While one witness testified that “everyone” knew about the home health services scheme, she provided no other details. The court could not determine whether everyone in the office knew about the practice, or whether everyone knew the practice violated Medicare regulations. The court acknowledged that the practice of providing services while not billing Medicare was inherently suspicious. However, even if a reasonable person in Nora’s shoes should have known (or at least suspected) that this practice was unlawful, the court reasoned that would only make Nora guilty of negligently participating in a fraud. It did not prove that Nora acted “willfully” in facilitating the practice or the fraud.

Similarly, while Crinel testified that Abide’s “culture” was that the company needed to hold on to its patients to make payroll, regardless of medical necessity, the court found this insufficient. While testimony that “everyone knew” about misconduct can support a finding that an individual acted willfully, the court found Crinel’s statements too general, especially when referencing a business in the healthcare industry, which operates via a complex system of laws and regulations. The court found the government could not impute knowledge to each of Abide’s 150 employees, merely because “everyone knew” about the company’s practices.

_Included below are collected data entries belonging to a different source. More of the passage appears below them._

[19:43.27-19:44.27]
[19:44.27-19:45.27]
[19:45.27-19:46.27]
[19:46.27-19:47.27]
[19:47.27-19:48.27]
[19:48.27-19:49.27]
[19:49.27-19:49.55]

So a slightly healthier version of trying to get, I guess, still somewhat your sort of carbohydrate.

The court compared this case to others in which office staff were held liable for fraudulent activity. In contrast to a case where a highly experienced office manager was deeply involved in the fraud, the court noted that Nora was a 22-year old high school graduate when he was hired by Abide and that he never handled billing. The court found no evidence that Nora knew that Abide’s patients did not require home health services or that he knew that he assigned patients to physicians who would falsify eligibility.

Though she cooperated with the government, Crinel never testified that she had conversations with Nora about the schemes. The court found it telling that the government had the cooperation of the schemes’ ringleader but never obtained testimony directly implicating Nora, who remained a defendant.

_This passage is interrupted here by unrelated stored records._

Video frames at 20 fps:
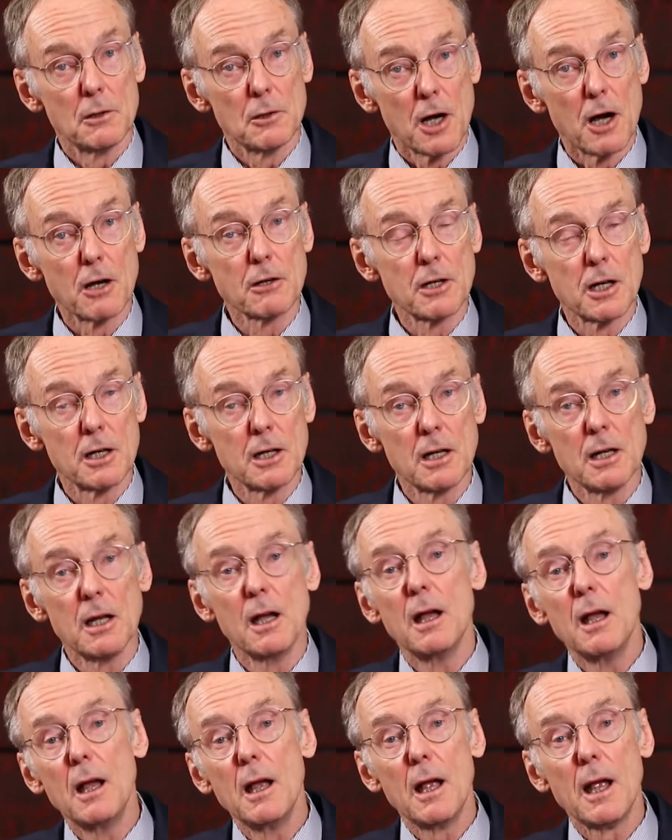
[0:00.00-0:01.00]
hunger
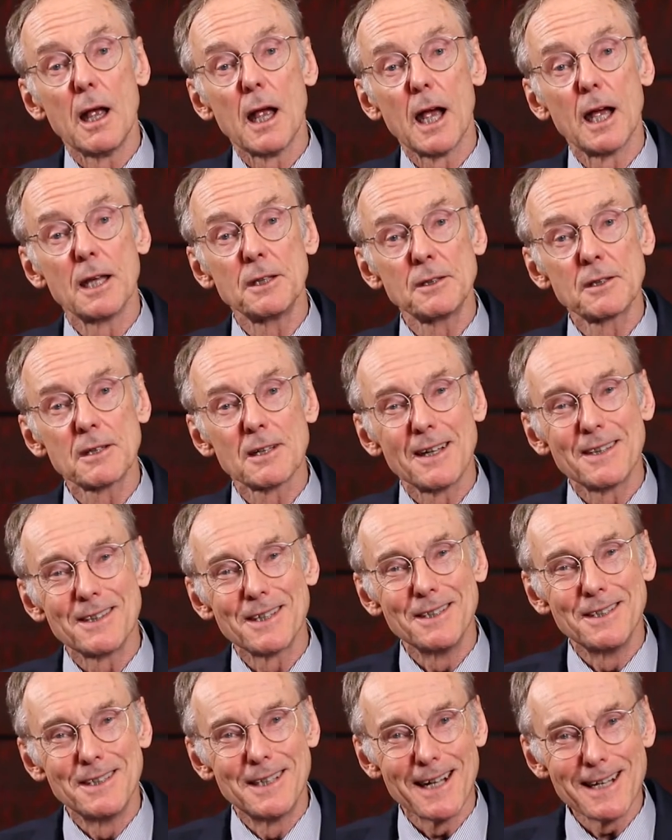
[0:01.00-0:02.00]
and
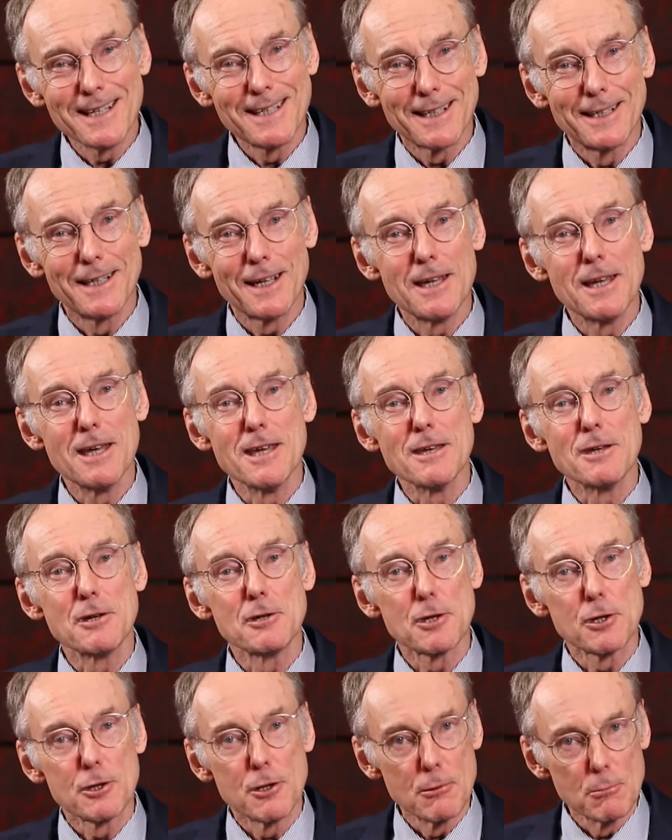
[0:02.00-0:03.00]
the day-to-day
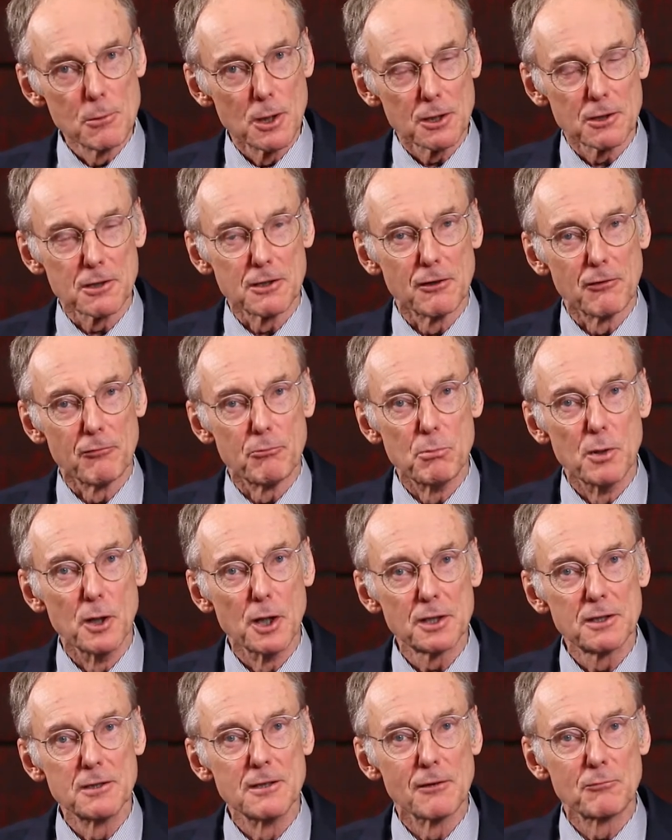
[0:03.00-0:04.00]
cumulative
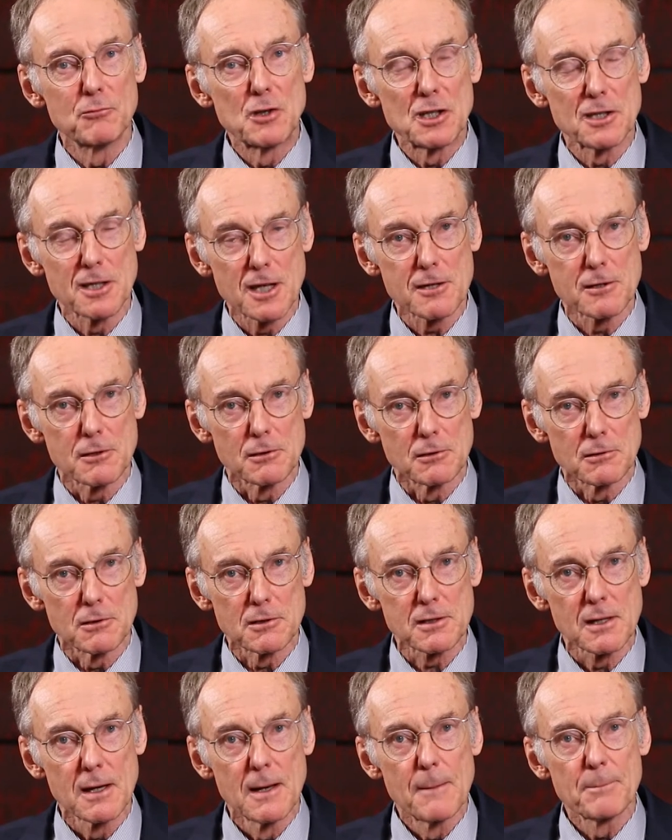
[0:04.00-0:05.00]
burden of
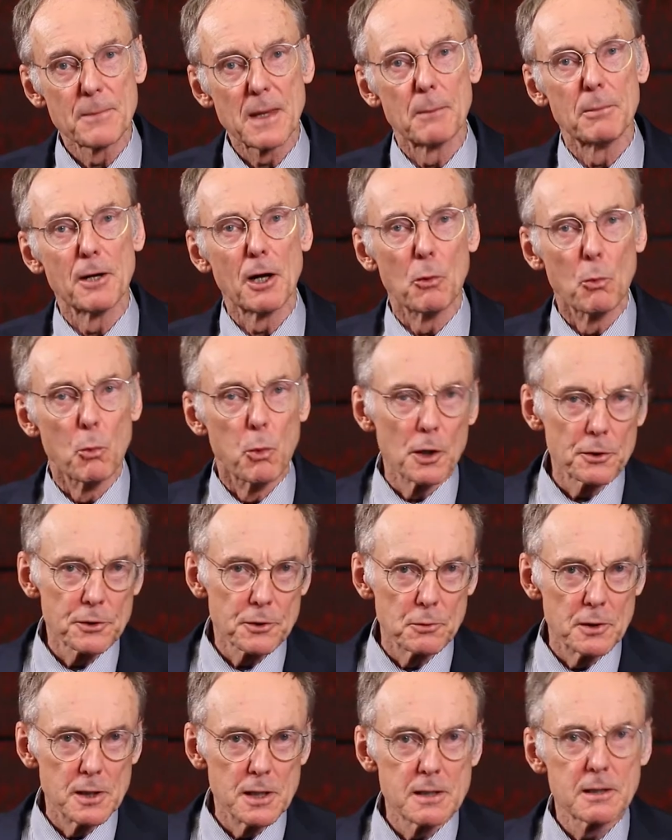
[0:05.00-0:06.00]
decisions about what
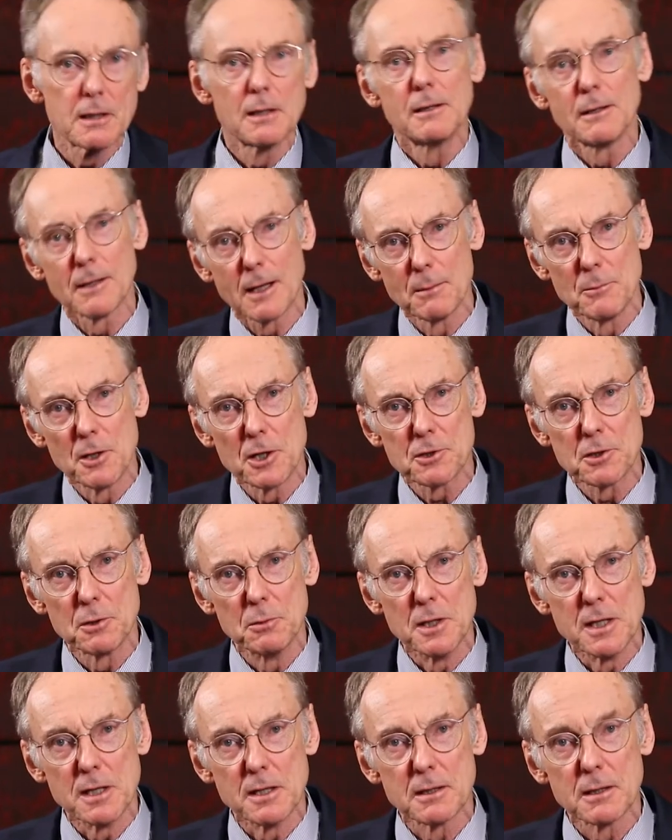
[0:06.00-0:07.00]
to eat, how much
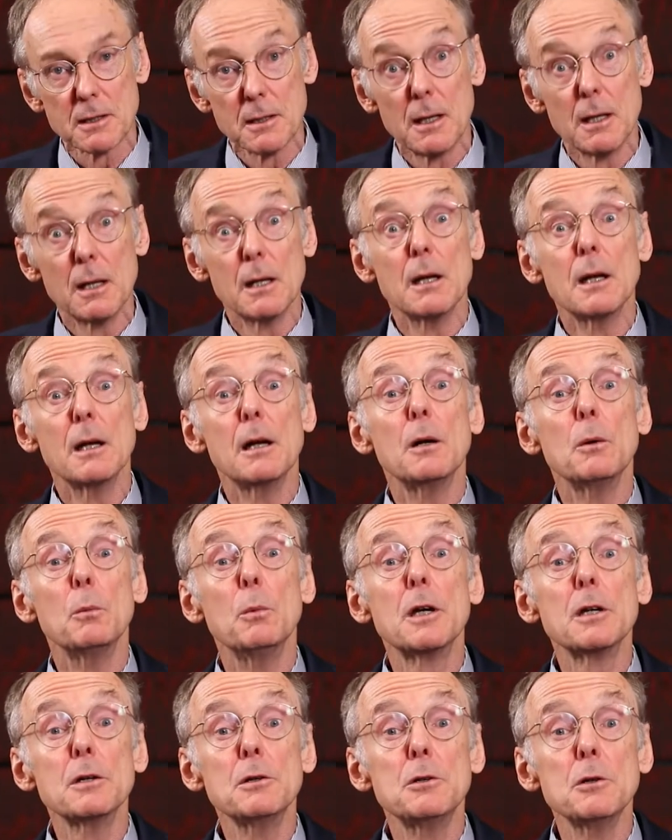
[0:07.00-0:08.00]
to eat.
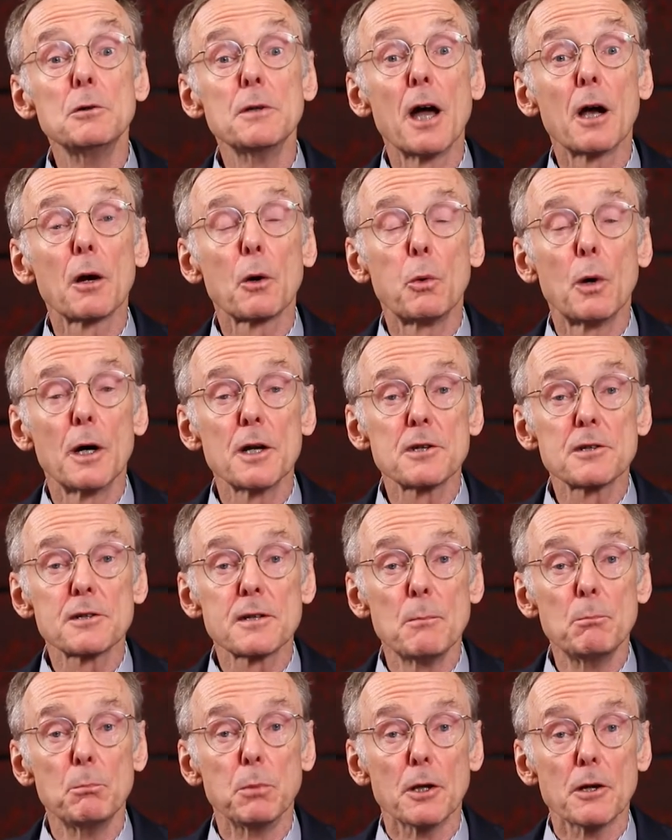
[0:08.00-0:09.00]
We can do that quite
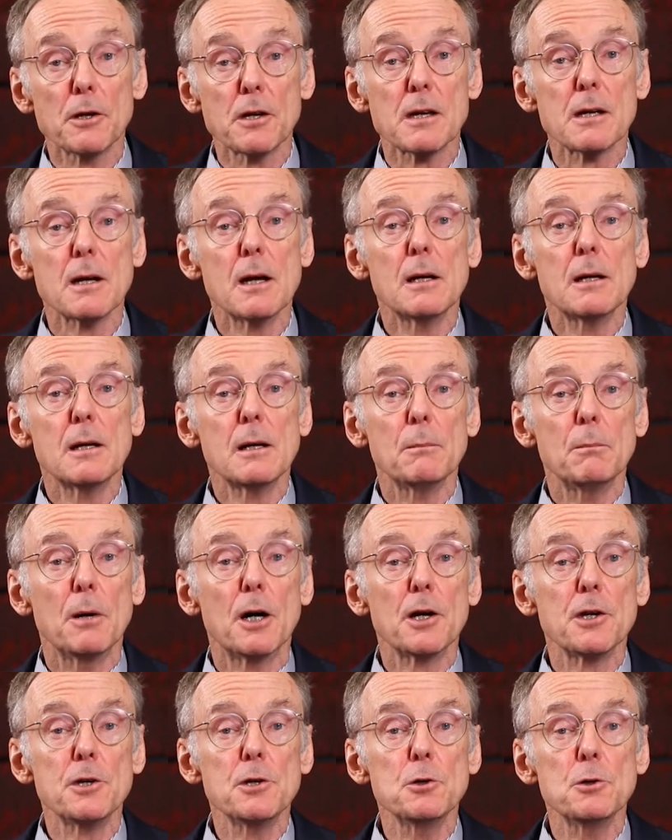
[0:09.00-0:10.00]
simply
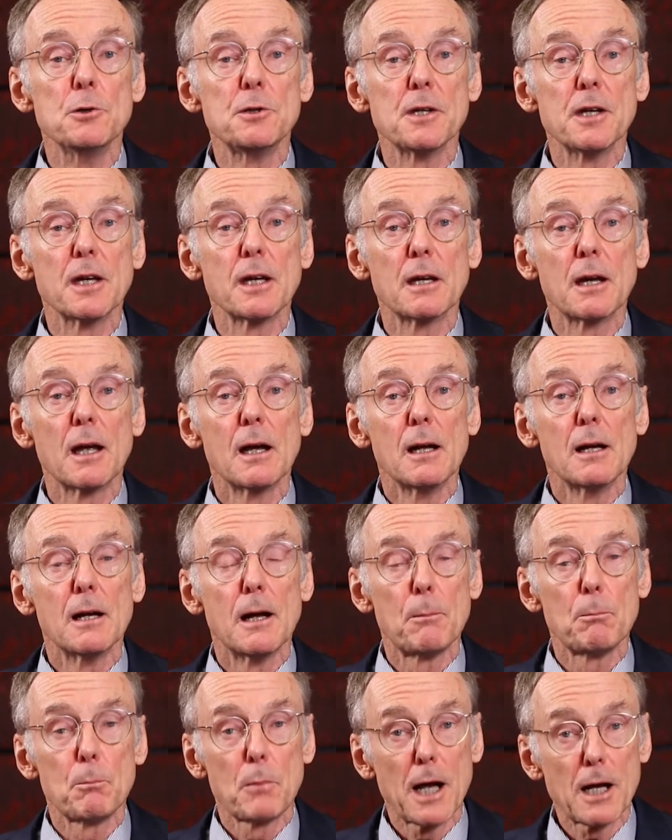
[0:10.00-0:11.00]
by using
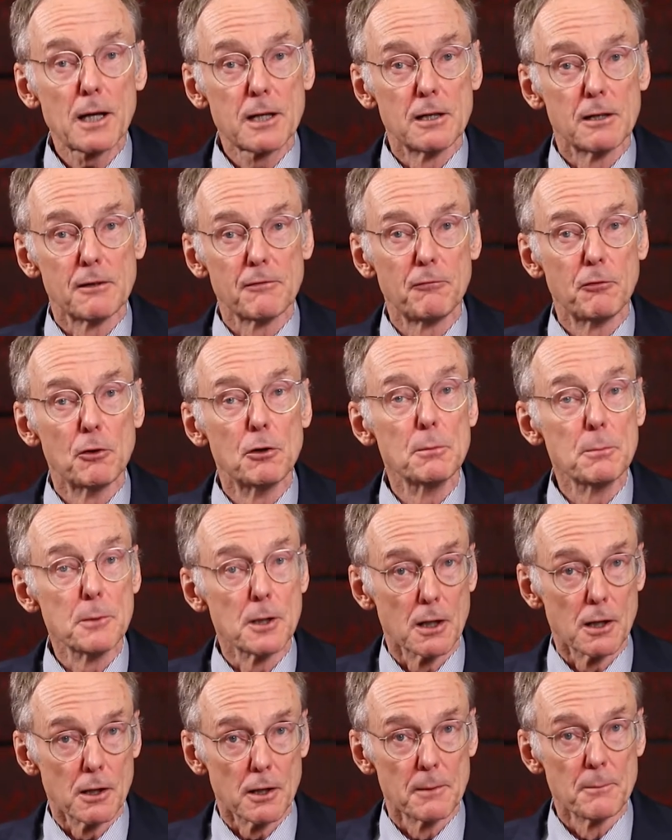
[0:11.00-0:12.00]
a packet
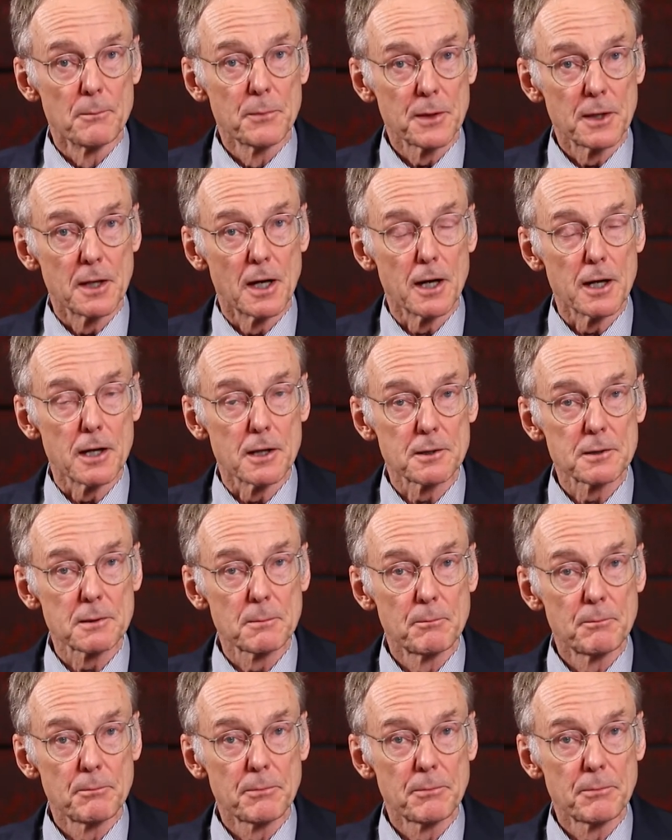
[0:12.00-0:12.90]
formula diet.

The government argued that, given Nora’s years of employment with Abide, it was difficult to believe that he had no knowledge of the fraud. However, while the court acknowledged that proximity to fraud can lead to an inference of knowledge, it found the evidence lacking. Specifically, the evidence did not show that Nora directly observed, or deliberately closed his eyes to, fraudulent behavior such that a rational juror could infer that he knew about Abide’s fraud.

Even under an extremely deferential review of jury verdicts, the court found insufficient evidence to support a finding that Nora knowingly violated Medicare regulations and the Anti-Kickback Statute. The court therefore reversed Nora’s convictions and vacated his sentence.